Although a lot of places are described as being at the "crossroad of different civilizations", this is true of Kashgar as it is of few other places. Historically, Kashgar was for a long time a Persian-speaking, Buddhist city which was a vassal to a succession of Chinese dynasties. Then it became part of the Tibetan empire. Later it became the capital of the Karakhanid Khanate. During this period the city (and the whole region) turned into a Turkic-speaking and Islamic one, as it basically remains today. Later on Kashgar was ruled by the Mongols, then incorporated into the Qing Dynasty's empire, and finally into the People's Republic of China.

Today, Kashgar remains the city most representative of Uyghur culture. The word Uyghur is basically a modern invention of Soviet ethnography, just like many of the other names for Central Asian peoples. It refers to the sedentary speakers of a Turkic dialects living in what is now China's Xinjiang province. While the North of Xinjiang is now heavily populated by Han Chinese with origins further East, the South of Xinjiang is still heavily Uyghur. The provincial capital Urumqi is now 80% Han, but in Kashgar, which lies in the South, the proportions are reversed: 80% of the city's population is Uyghur, according to official statistics. This lends the city an extremely exotic air (from a Chinese perspective). Most women wear veils, most men have beards and/or traditional round hats, and the food and lifestyle are totally Central Asian.

What has probably helped to preserve Kashgar's traditional character is the city's truly amazing geographical isolation from anywhere else in China, nestled as it is right in the Western corner of gigantic Xinjiang, which on its own is as big as Western Europe. Even Urumqi is a 16-hour train ride from Kashgar. In fact, Kashgar is geographically closer to Damascus then it is to Beijing. Although the whole of China officially operates on Beijing time, Western Xinjiang is so far from Beijing that this would result in people going to work before the sun has risen. As a result, people operate on their own unofficial time which is two hours behind the rest of China, and the same as in Kyrgyzstan. For this reason I had no problem finding a restaurant still open on my first night, although it was already 11 pm Beijing time when I went out to eat.

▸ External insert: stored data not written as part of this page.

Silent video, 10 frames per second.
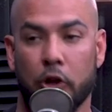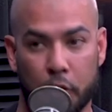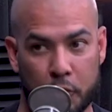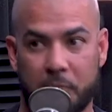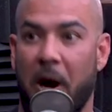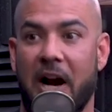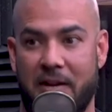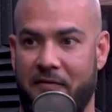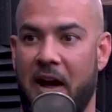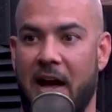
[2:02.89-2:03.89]
lose
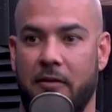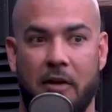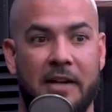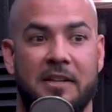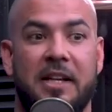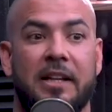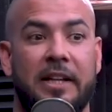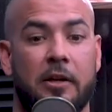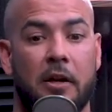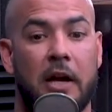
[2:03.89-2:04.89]
body fat, right? To get
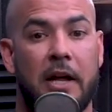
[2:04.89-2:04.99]
leaner.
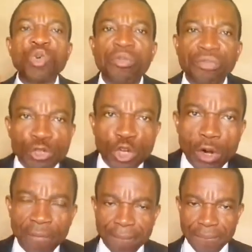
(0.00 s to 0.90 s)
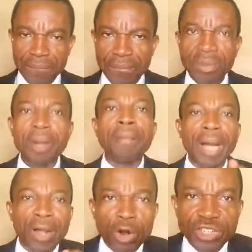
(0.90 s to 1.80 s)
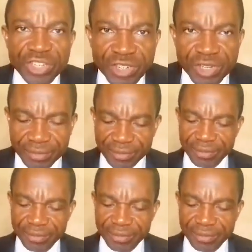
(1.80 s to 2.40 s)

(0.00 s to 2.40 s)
your future, I got it.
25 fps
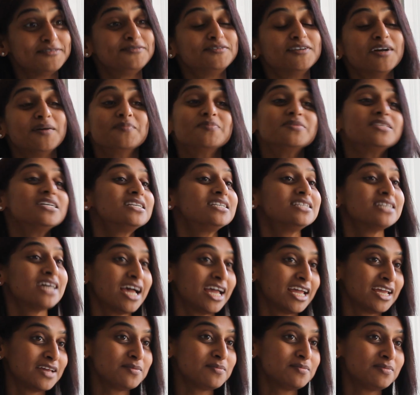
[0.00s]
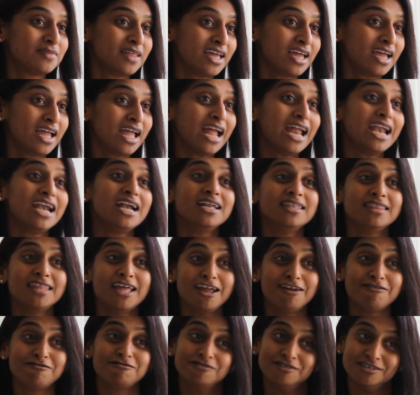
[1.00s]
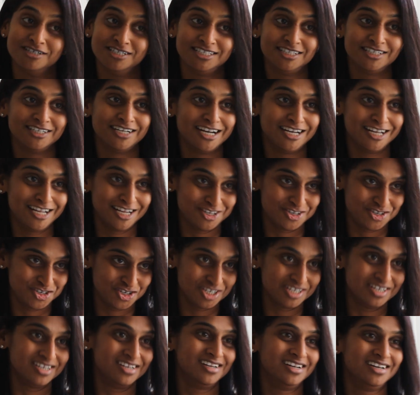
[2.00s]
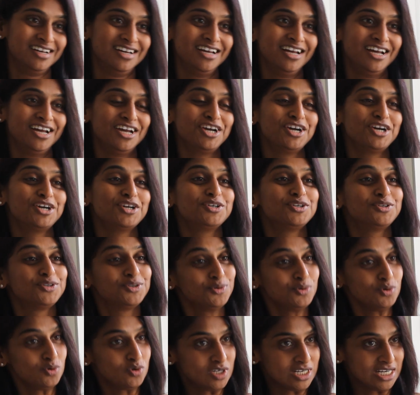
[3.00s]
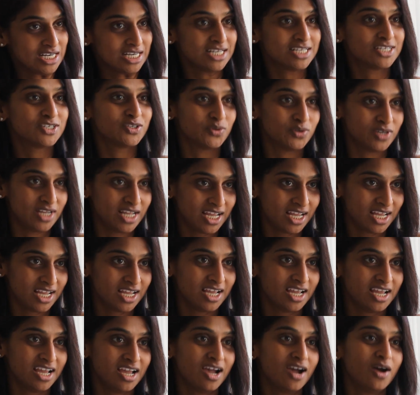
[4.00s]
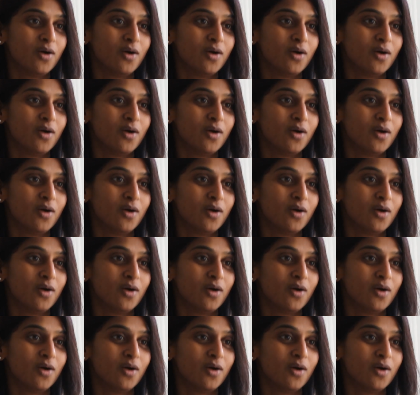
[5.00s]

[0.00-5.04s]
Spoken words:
from the time they held their first credential to till today?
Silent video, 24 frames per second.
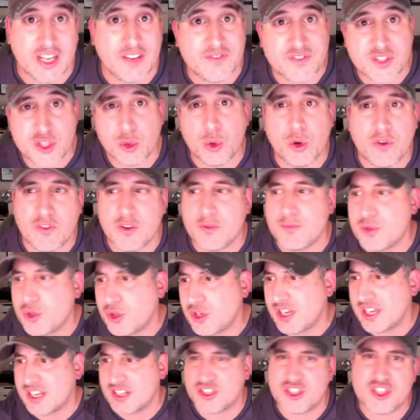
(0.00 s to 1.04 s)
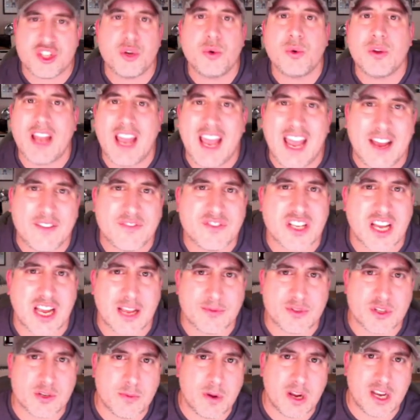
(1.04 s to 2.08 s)
If two of them, you can get two and a half
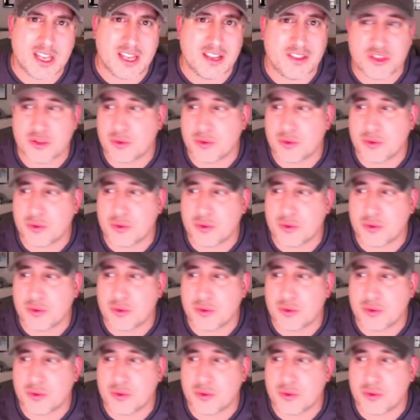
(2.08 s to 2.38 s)
times your money.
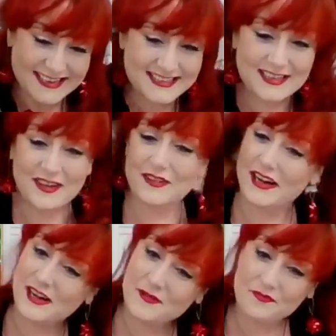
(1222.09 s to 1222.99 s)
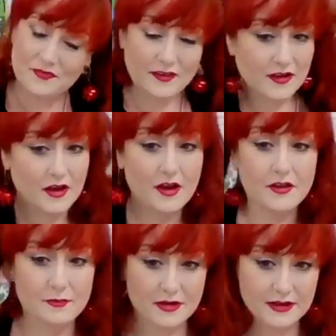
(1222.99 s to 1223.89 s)
So All
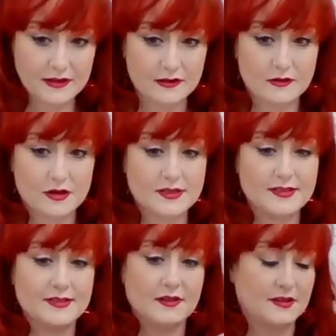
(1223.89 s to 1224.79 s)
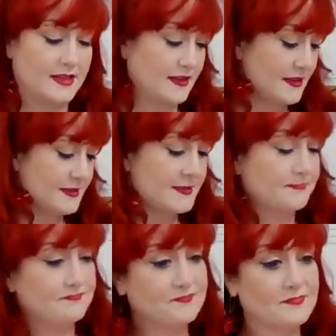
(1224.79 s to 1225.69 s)
the Pretty Little Horses goes like this.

What really struck me was how little the Chinese language has penetrated Kashgar. From the taxi drivers to the shopkeepers to the people at my hotel's reception desk, everyone seemed to speak limited and heavily accented Mandarin. The average inhabitant speaks Chinese like a Middle Eastern student entering his second year of language studies in Beijing's Language and Culture University. Most of the writing on the streets and shopfronts is in Uyghur's Arabic script. This is a far cry from the situation in Inner Mongolia, for instance, where shop names have to be displayed in Mongolian script by decree, but the tiny Mongolian writing is always flanked by much larger writing in Chinese, the actual language everyone speaks and reads.

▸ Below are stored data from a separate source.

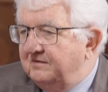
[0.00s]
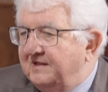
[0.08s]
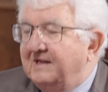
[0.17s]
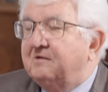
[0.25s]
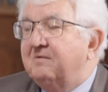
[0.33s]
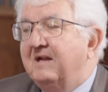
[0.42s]

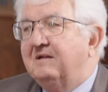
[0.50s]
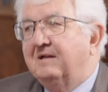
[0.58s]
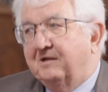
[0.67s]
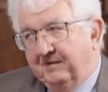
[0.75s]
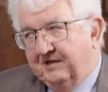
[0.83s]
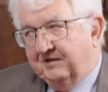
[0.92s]
They create
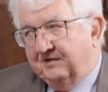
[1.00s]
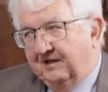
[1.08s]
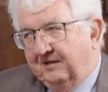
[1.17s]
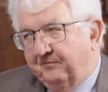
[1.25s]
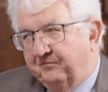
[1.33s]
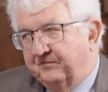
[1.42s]

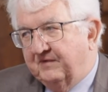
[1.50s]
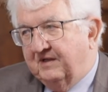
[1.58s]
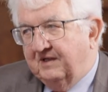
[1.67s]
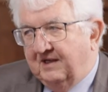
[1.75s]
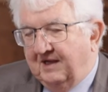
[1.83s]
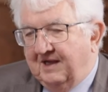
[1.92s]
liquidity.
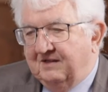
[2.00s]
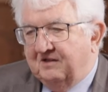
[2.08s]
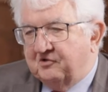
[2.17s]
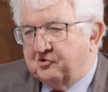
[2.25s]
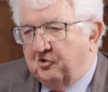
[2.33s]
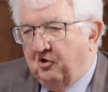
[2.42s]
And
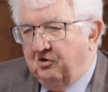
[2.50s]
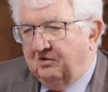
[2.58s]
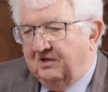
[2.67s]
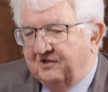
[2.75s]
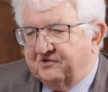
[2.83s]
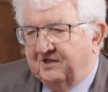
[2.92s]
as
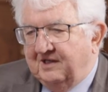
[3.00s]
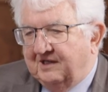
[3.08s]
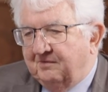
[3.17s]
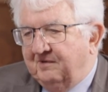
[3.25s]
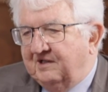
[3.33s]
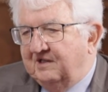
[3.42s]
long as the
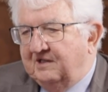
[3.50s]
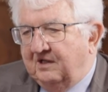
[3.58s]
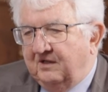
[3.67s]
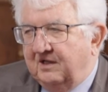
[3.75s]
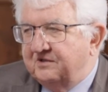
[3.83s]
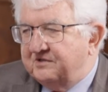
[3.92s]
liquidity
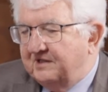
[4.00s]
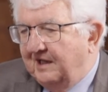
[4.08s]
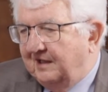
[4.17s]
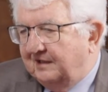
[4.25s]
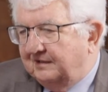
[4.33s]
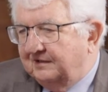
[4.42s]
is
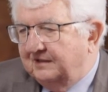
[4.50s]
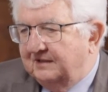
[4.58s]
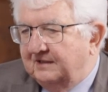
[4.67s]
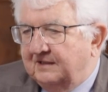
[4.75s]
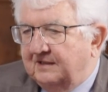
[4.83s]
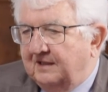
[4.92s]
there,
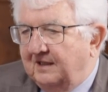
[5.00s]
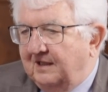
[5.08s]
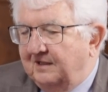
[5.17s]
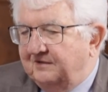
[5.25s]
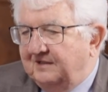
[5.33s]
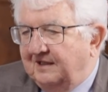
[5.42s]

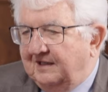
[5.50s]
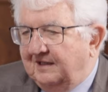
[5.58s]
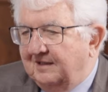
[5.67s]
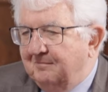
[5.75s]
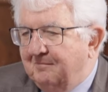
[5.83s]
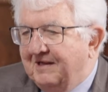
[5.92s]

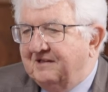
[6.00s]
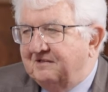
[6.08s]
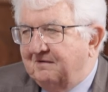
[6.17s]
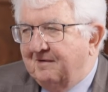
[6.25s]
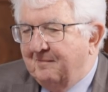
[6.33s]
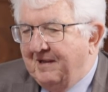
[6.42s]
the
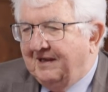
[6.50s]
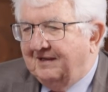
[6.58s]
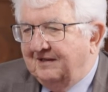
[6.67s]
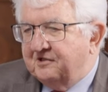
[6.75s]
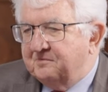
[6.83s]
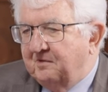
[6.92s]
monetary
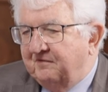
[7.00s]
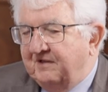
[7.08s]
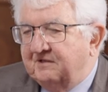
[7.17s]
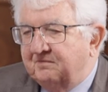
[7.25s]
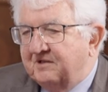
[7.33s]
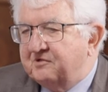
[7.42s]
mechanism of
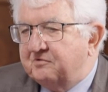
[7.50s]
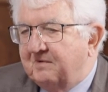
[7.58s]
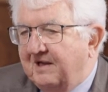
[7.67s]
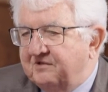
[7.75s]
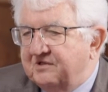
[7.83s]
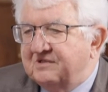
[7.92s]
interest
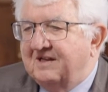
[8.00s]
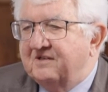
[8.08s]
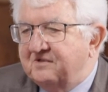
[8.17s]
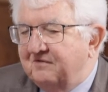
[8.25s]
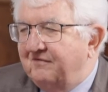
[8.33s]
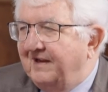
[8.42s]
rates is
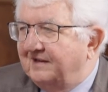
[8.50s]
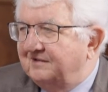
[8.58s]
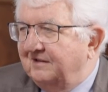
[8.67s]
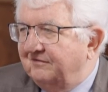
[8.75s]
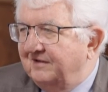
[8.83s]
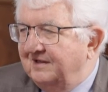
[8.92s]
less
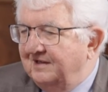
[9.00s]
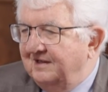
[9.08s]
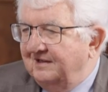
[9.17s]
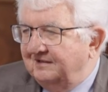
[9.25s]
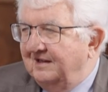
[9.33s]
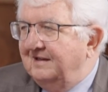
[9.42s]
effective
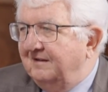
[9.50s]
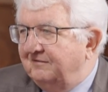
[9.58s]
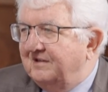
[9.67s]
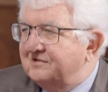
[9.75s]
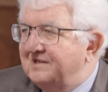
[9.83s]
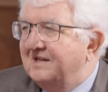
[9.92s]
than if
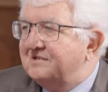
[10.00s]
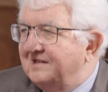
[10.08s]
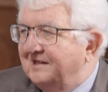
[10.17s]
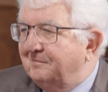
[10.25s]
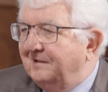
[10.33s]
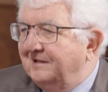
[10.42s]
there's less
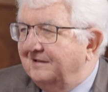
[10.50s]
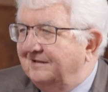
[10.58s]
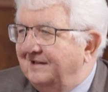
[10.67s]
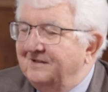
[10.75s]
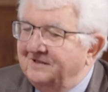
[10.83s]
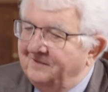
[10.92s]

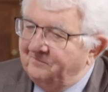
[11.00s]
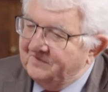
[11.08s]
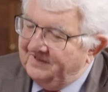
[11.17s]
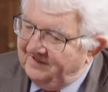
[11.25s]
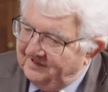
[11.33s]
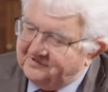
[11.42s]
liquidity.
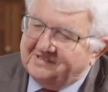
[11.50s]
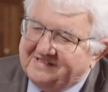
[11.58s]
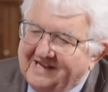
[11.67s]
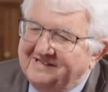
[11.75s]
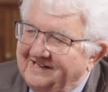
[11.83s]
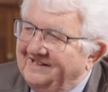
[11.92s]
It's a
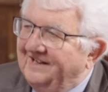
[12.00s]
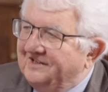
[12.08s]
technical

Uyghur language and Uyghur culture clearly survive and in some way even thrive in Kashgar, to an extent that few minority cultures still do in China. The fact that primary education is actually provided in Uyghur must be an important factor in this. The Chinese authorities can be pretty hands-off about such things, especially when confronted with a determined people like the Uyghurs who have made it very clear that they do not wish to simply be swept up in the high tide of Chinese culture. As a result, the Uyghurs speak much less Chinese than the Kyrgyz across the border do Russian, in spite of 26 years of independence. Relations between the Han and the Uyghurs remain notoriously tense however, and a few years ago Kashgar was at the center of some very serious terrorist attacks directed at Han immigrants.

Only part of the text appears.